A Margem da Linha, de Gisella Callas (Brasil, 2008)
por Francis Vogner dos Reis

Por uma arte franca

O ponto de partida é simples e, até por isso, potencialmente perigoso: discutir a arte contemporânea. O perigo seria compor um documentário introdutório, de um didatismo tacanho para explicar ao leigo o que são as artes plásticas contemporâneas e para dar notoriedade aos artistas para além das exposições e do restrito mundo da arte. A Margem da Linha pode ter a serventia de ser introdutório para quem não conhece o assunto, pode ter uma clareza didática (o que não é necessariamente negativo) e dar uma visibilidade maior a esse universo, mas o importante é que a diretora Gisella Callas não instrumentaliza o cinema como propaganda das artes plásticas e também não se obriga a fazer um diálogo formal entre o cinema e as artes plásticas, o que seria um tanto ingênuo, caso isso fosse uma busca por legitimidade estética, se levando em conta que é uma arte falando de outra.

O que se vê é um trabalho muito direto e franco na discussão que propõe sobre arte contemporânea. A diretora faz o possível para discutir as artes plásticas com honestidade e inteligência. Não pega três artistas e fala sobre eles, mas fala de arte a partir deles, em torno deles e para além deles. Os artistas que são personagens centrais no filme são Regina Silveira, Sergio Sister e José Spaniol. Eles falam de suas obras como processo, valores e conceito. Na verdade os três são a base para se propor uma discussão mais objetiva sobre arte contemporânea, uma discussão que se estende a críticos e outros artistas, curadores e até a um matemático e um físico budista. Estes últimos são presenças interessantes porque equilibram o assunto entre a lógica (o matemático) e a quebra do pensamento racional (o budista), que não tem na razão seu fim, mas também não vê que é preciso negá-la (lembremos que o budista também é físico). É nesse tipo de colisão e integração que a diretora estabelece as linhas de força do documentário. Vamos a elas.

Gisella Callas impõe uma ordem. Divide A Margem da Linha em capítulos que desdobram os temas acerca da natureza e das polêmicas sobre arte contemporânea, estipulados por intermédio da subdivisão de forma, matéria e conceito.

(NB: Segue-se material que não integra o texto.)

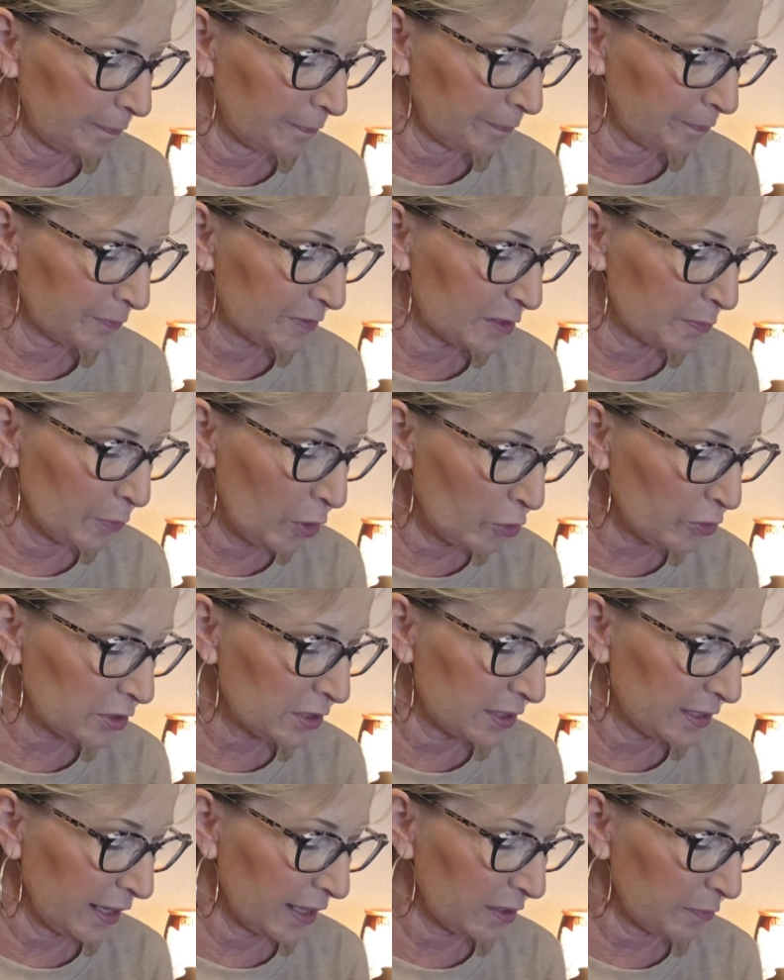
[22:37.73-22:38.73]
smoked
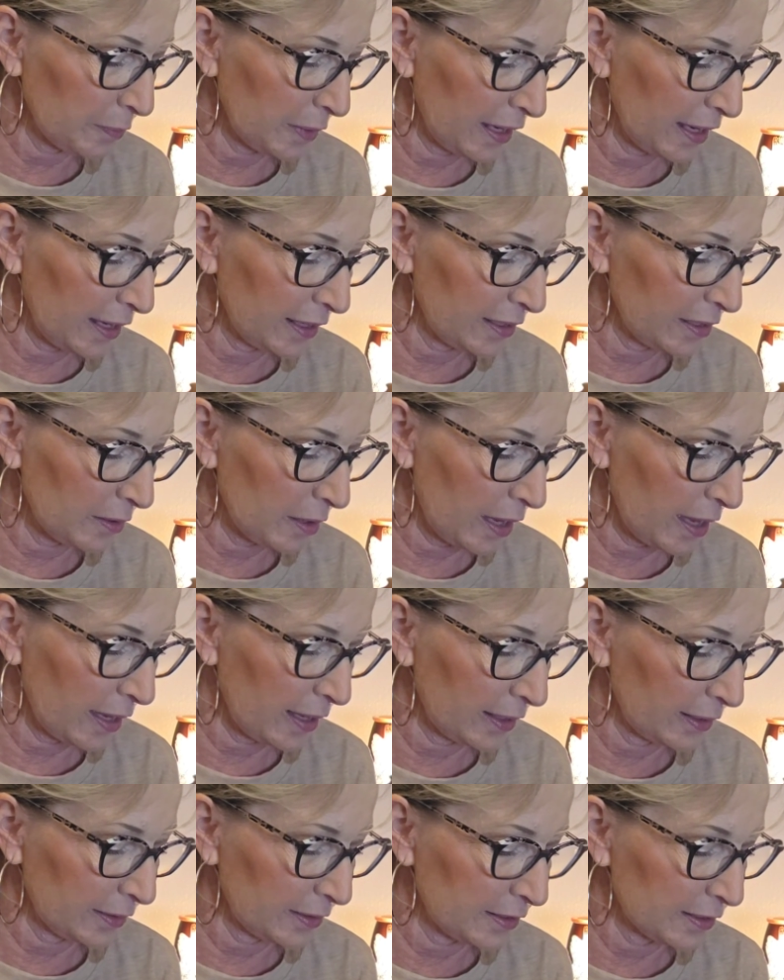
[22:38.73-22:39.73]
nutmeg,
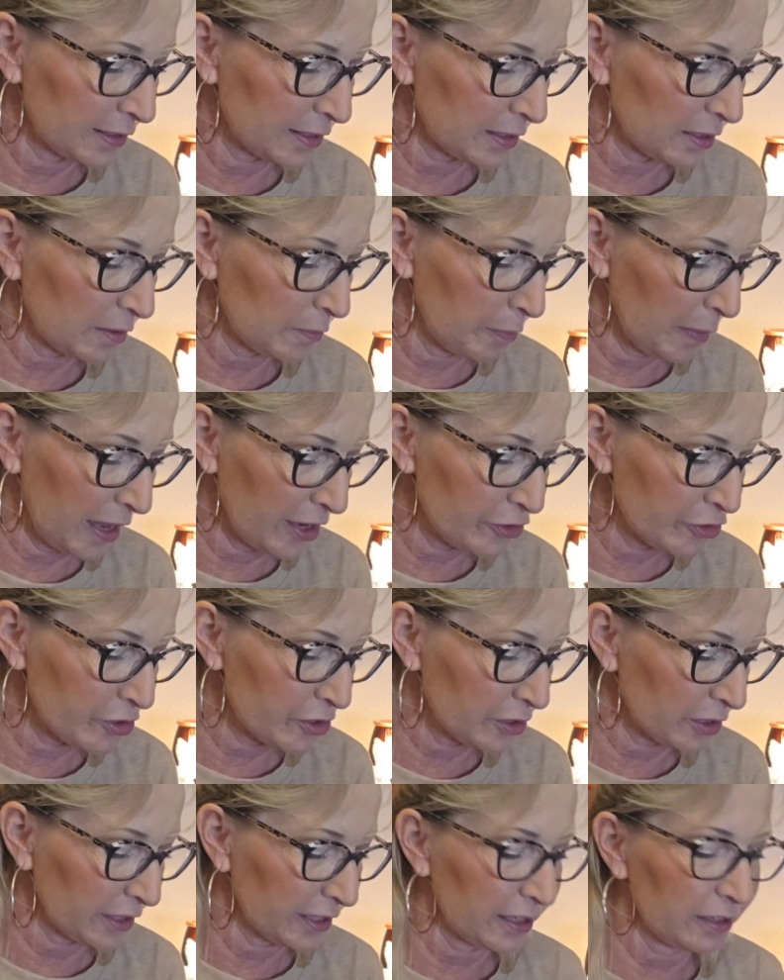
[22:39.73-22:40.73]
and
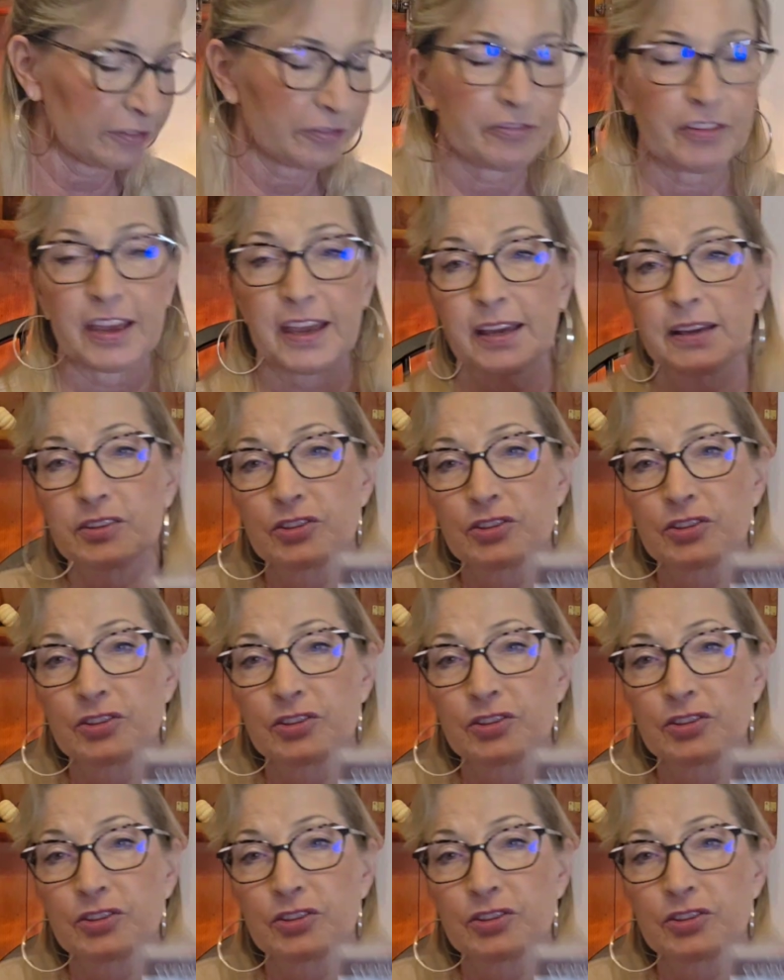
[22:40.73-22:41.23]
mandarin leaf, and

Se o que se desenrola a partir disso pode ser bastante convencional para quem tem alguma familiaridade com as artes plásticas, já que é clara a preocupação em desfazer clichês sobre arte moderna, em desmontar falsas leituras sobre modalidades contemporâneas das artes plásticas, expor conquistas nesse campo (a partir das rupturas) e acirrar as opiniões dos entrevistados em torno de pontos polêmicos, a cineasta organiza o material de modo a fazer surgir entre opiniões diferentes, e até contrastantes, alguns pontos de inflexão sobre a arte contemporânea. Não é questão de saber quem está certo ou errado, mas de chegar em encruzilhadas, revelar impasses. É ai que percebe-se um trabalho que extrapola essa primeira impressão de filme introdutório para leigos e revela-se um filme sobre o irresoluto que algo concreto (a arte) estimula, a arte como algo mais complexo do que a percepção supõe. Essa, aliás, é uma boa definição que desmonta a aparente simplicidade de A Margem da Linha.